In other words, scams appeal to a sense of greed (which no one wants to admit having), fear (which everyone wants to avoid), or care & concern for others (which causes us to feel good about ourselves.)
Scams often seem like the perfect solution to a problem or the promise of something better. (Your house painted at a discount, right now, or your savings increased after just a few simple steps.) You’ll likely feel some doubt when you encounter a scam, but you overrule your doubt because you WANT it to be true. This tendency to convince ourselves otherwise makes the scammer’s job easier.
Unless you’re talking about a tradesperson that you’ve chosen yourself after getting multiple unsolicited quotes and checking references, wanting cash in advance before doing work is a huge red flag.
So if someone requires cold hard cash from you, a cashier’s check, a money order, or access to your bank account. Run! Scammers are not stupid. They want money up front, because they have no intention of doing whatever it was they said they would do. They will also often offer to send YOU money, in exchange for you sending a portion of it back. (See cashier’s check fraud for info on one common scam.)
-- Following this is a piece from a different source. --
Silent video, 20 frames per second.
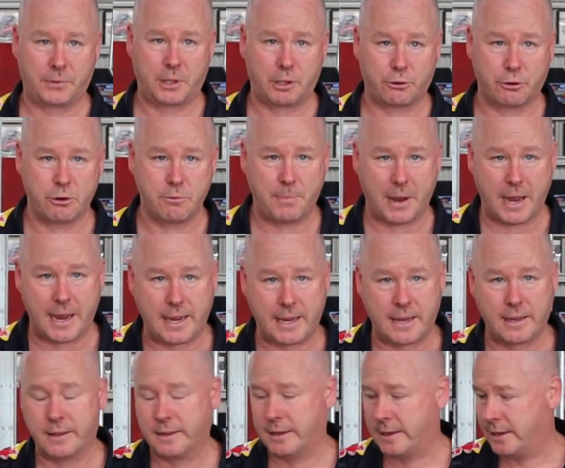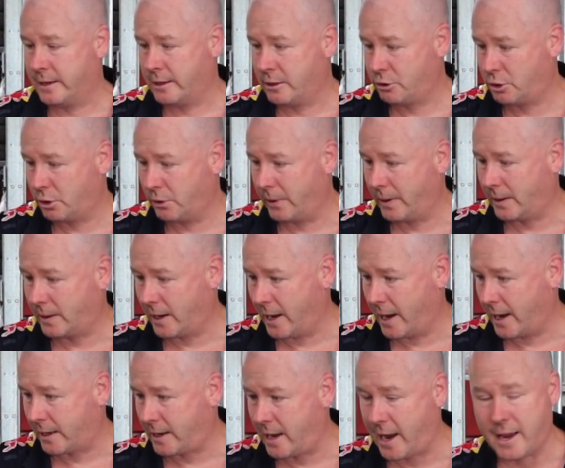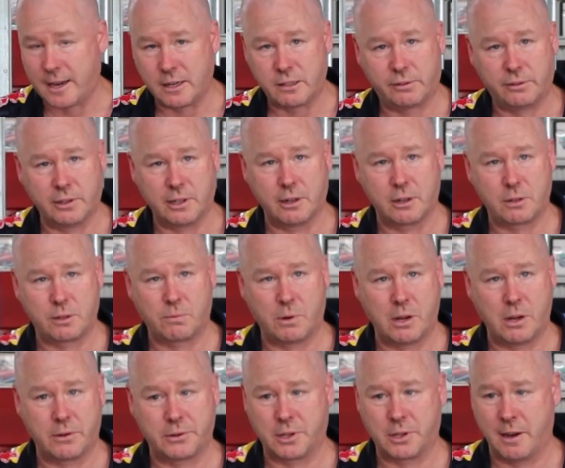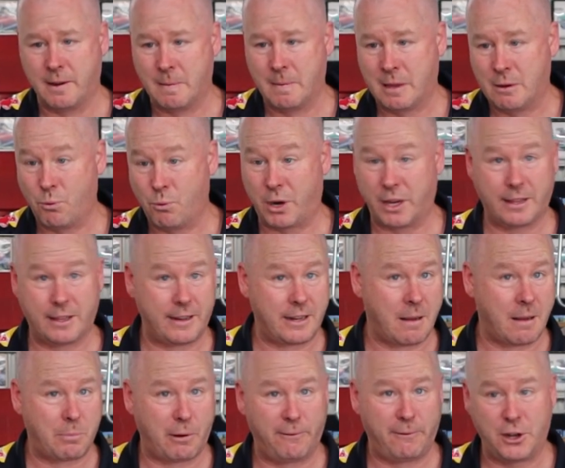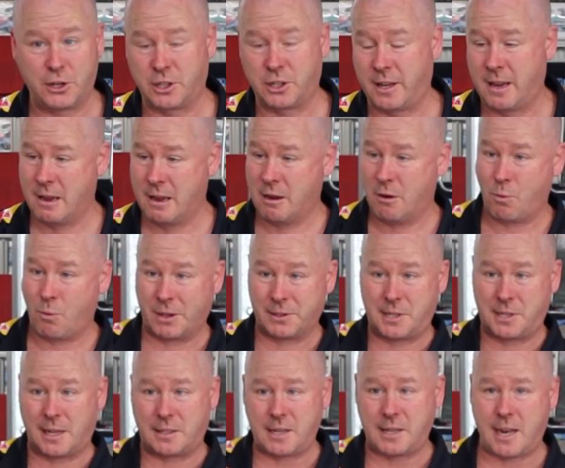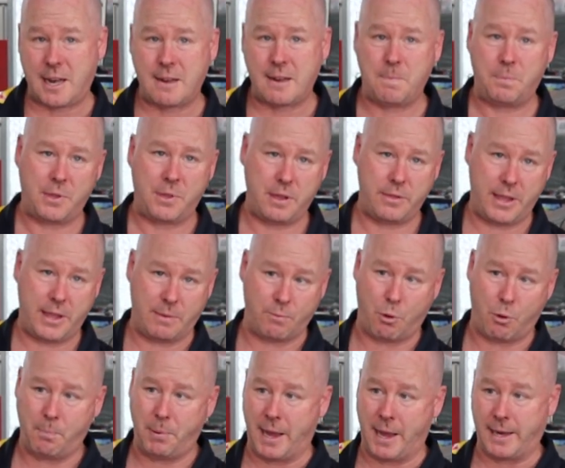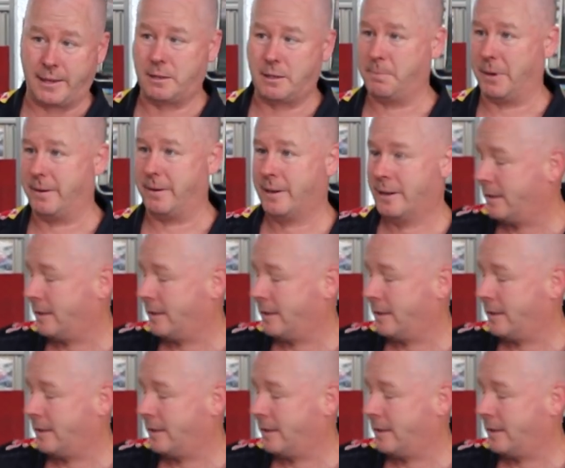Group A touring car cage fitted as well. So we'll get that done professionally. Once that's in, then we'll paint, but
If your first instinct is to refuse an offer, the scammer will often come up with a better offer. And then a better one, and a better one, until you begin to think it’s worth a shot. It’s not. There’s a reason the “deal” sounds almost-unbelievable.
While you certainly should be able to prove that real offers work, and there are plenty of legitimate guarantees, in the case of scam the proof and guarantee are used to push you away from your suspicions and into the buy. This is especially true in the case of big scams and swindles aimed at people with access to a lot of money.
Of course, in the case of a scam this proof is manufactured using accomplices or unsuspecting targets, and any guarantee is worthless.
For example, it would be easy for someone to SAY you’ll get $500 for passing along this post to five others (you won’t), and it would be equally easy to offer proof that you will actually receive the $500 by giving $500 to one person after they passed along the post and then giving YOU the name of that happy person to check with. But that sort of manufactured proof is worthless and no proof at all. (See Confessions of a Con Artist for the tactics one veteran scammer used.)
Another tactic is for the scammer to do a very small part of the job to your satisfaction as proof of their abilities, and then explain that the rest will “take longer” but that they need the money now for whatever plausible-sounding reason. (Which is what happened to me.)
Yup, this tip is about you. Being vulnerable makes you ripe for scamming. And since no one wants to think of themselves as elderly, uninformed, or desperate, we’re ALL easy marks from time to time. Don’t believe that could describe you?
We’re all going to get old someday, if we aren’t already. No one knows everything about everything, which means there are at least some areas that we’re ALL uninformed in. And who hasn’t felt desperate at least once or twice in their life?
But admitting all that? That’s a different story. It’s what makes people an easy mark. So if you’re feeling vulnerable or pressured, watch out.
You know the saying, if it sounds too good to be true it probably is? Change that to “if it sounds too good to be true, it IS” and you’ll likely avoid most scams. It’s the “probably” that trips many people up.
If you think something may be a scam, you can check sites like snopes.com, the FBI, and with your local government or police. Don’t forget to have documents looked over by a reputable lawyer of your choosing, either.
REAL offers won’t disappear after a little fact-checking, so you have nothing to lose by taking the time to investigate with the authorities, and everything to gain. You can avoid most scams entirely by simply saying no to all unsolicited offers.